→ **Task objective**
The records below are to be set down again exactly, with the pictures left out.

[Stored data]
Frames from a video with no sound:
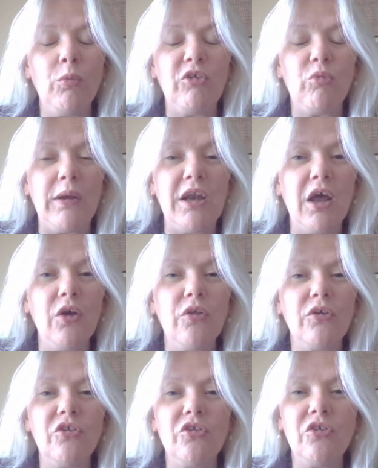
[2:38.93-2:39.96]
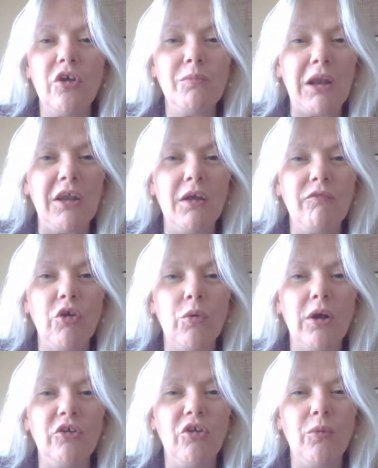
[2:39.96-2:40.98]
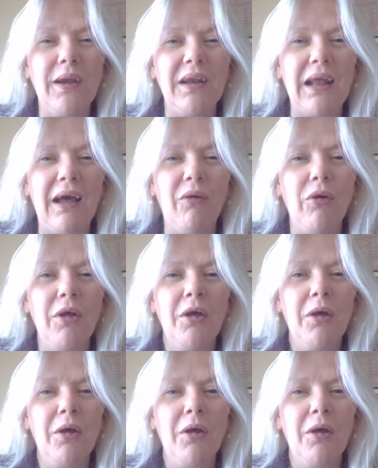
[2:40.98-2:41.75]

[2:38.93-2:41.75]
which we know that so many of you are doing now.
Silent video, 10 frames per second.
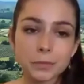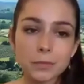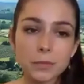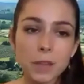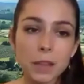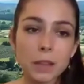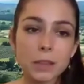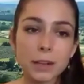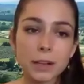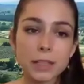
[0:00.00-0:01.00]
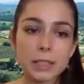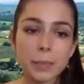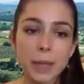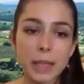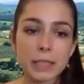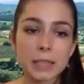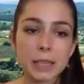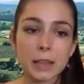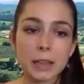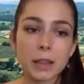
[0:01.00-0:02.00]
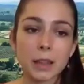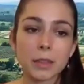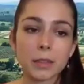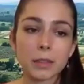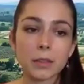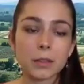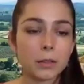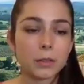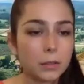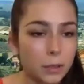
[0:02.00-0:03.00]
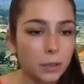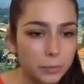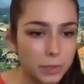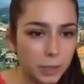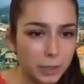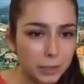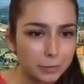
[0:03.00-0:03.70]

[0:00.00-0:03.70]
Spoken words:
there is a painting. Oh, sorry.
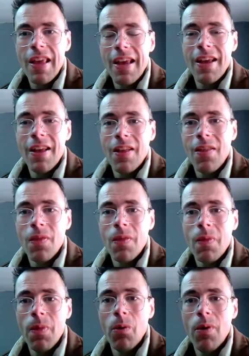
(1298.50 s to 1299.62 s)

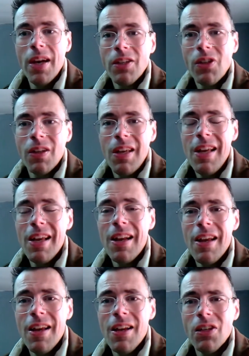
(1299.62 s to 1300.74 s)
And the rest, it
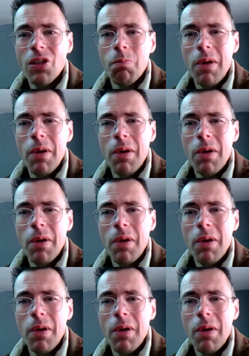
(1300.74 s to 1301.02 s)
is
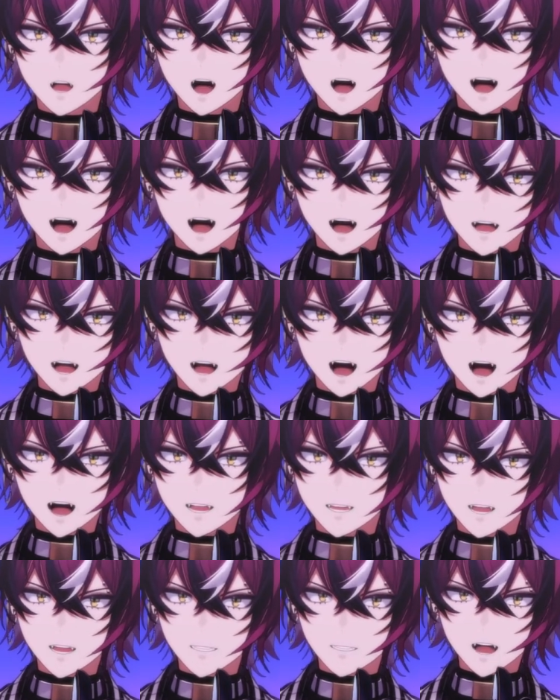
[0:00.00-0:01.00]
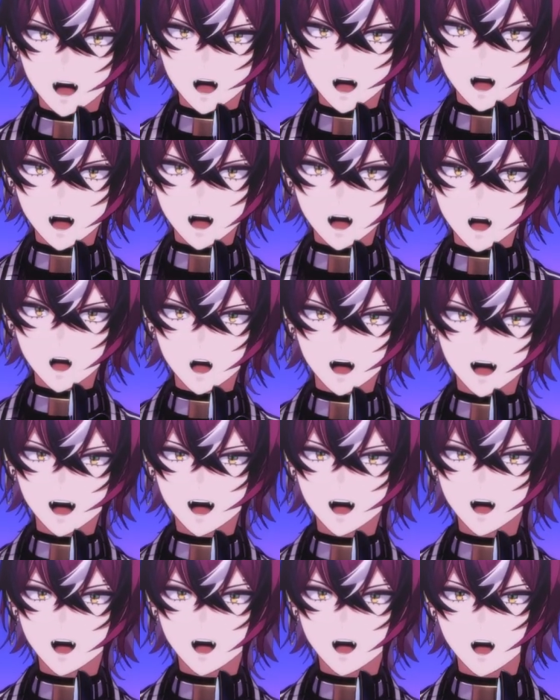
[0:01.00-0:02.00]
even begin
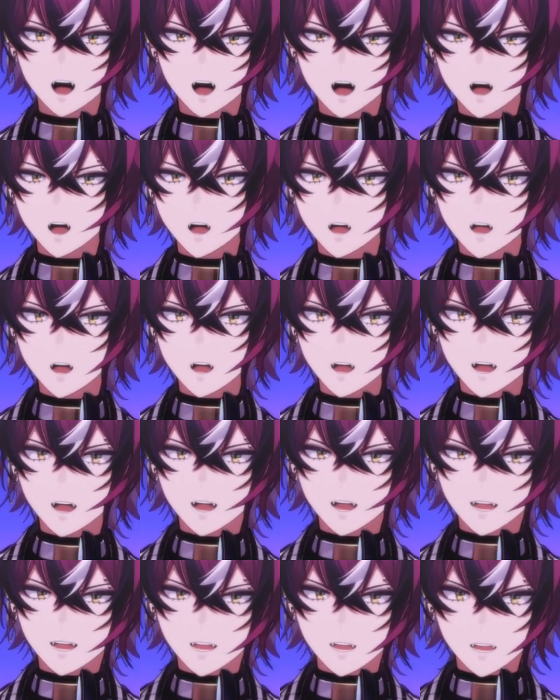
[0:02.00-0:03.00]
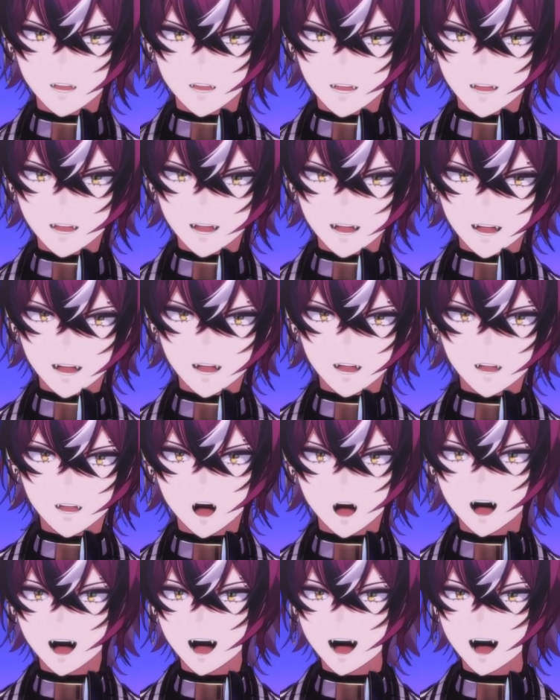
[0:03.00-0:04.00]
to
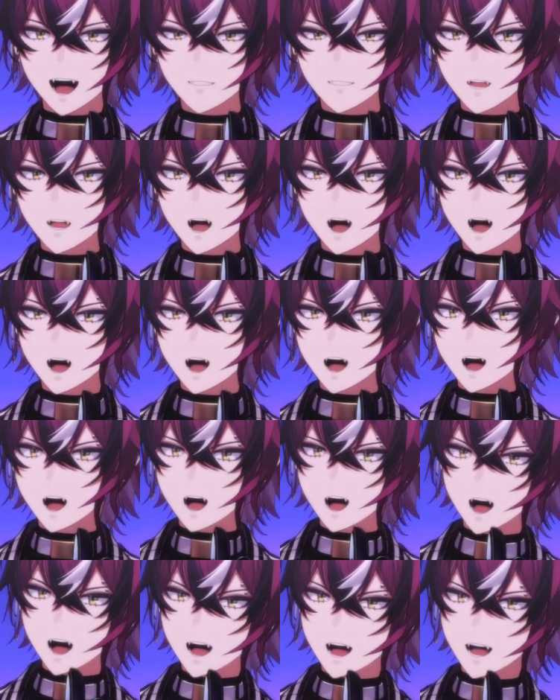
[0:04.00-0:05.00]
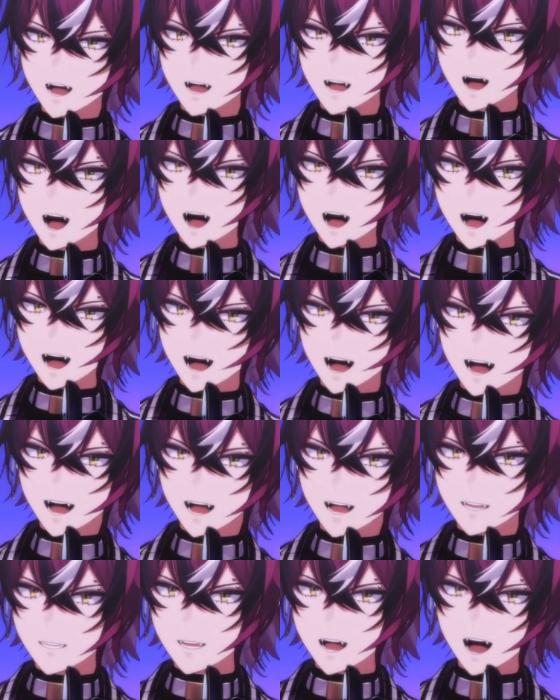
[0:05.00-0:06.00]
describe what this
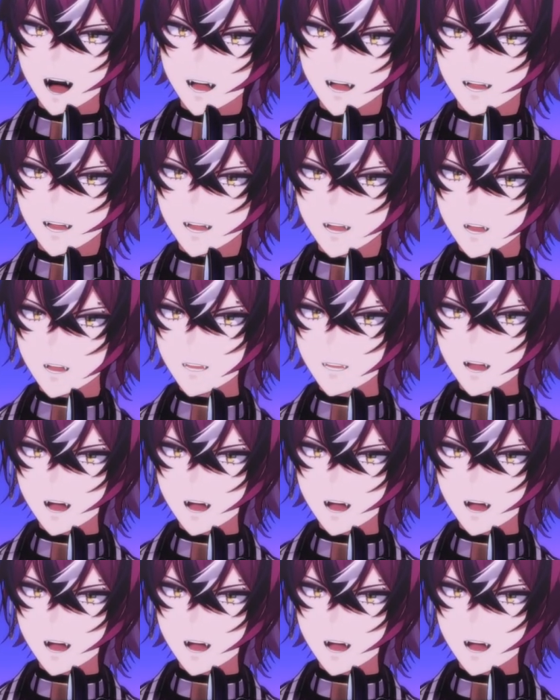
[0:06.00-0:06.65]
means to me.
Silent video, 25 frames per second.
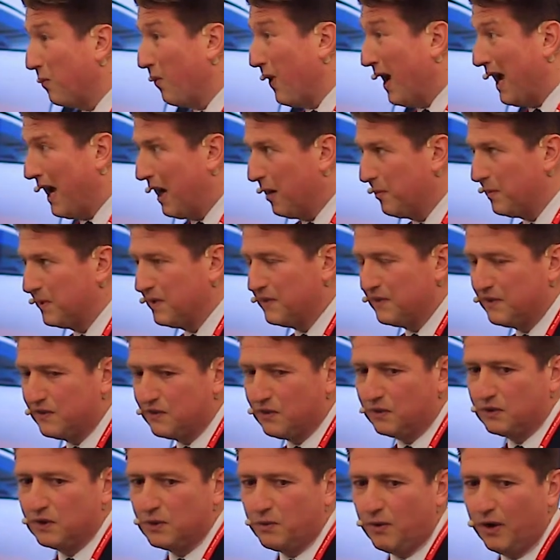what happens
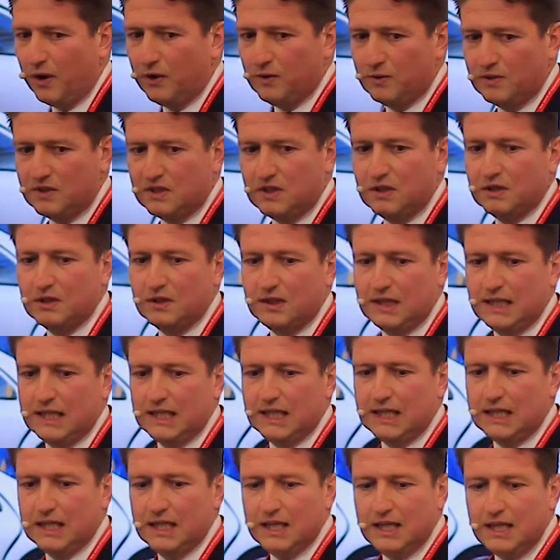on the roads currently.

→ **Final answer**
Frames from a video with no sound:
[2:38.93-2:39.96]
[2:39.96-2:40.98]
[2:40.98-2:41.75]

[2:38.93-2:41.75]
which we know that so many of you are doing now.
Silent video, 10 frames per second.
[0:00.00-0:01.00]
[0:01.00-0:02.00]
[0:02.00-0:03.00]
[0:03.00-0:03.70]

[0:00.00-0:03.70]
Spoken words:
there is a painting. Oh, sorry.
(1298.50 s to 1299.62 s)

(1299.62 s to 1300.74 s)
And the rest, it
(1300.74 s to 1301.02 s)
is
[0:00.00-0:01.00]
[0:01.00-0:02.00]
even begin
[0:02.00-0:03.00]
[0:03.00-0:04.00]
to
[0:04.00-0:05.00]
[0:05.00-0:06.00]
describe what this
[0:06.00-0:06.65]
means to me.
Silent video, 25 frames per second.
what happens
on the roads currently.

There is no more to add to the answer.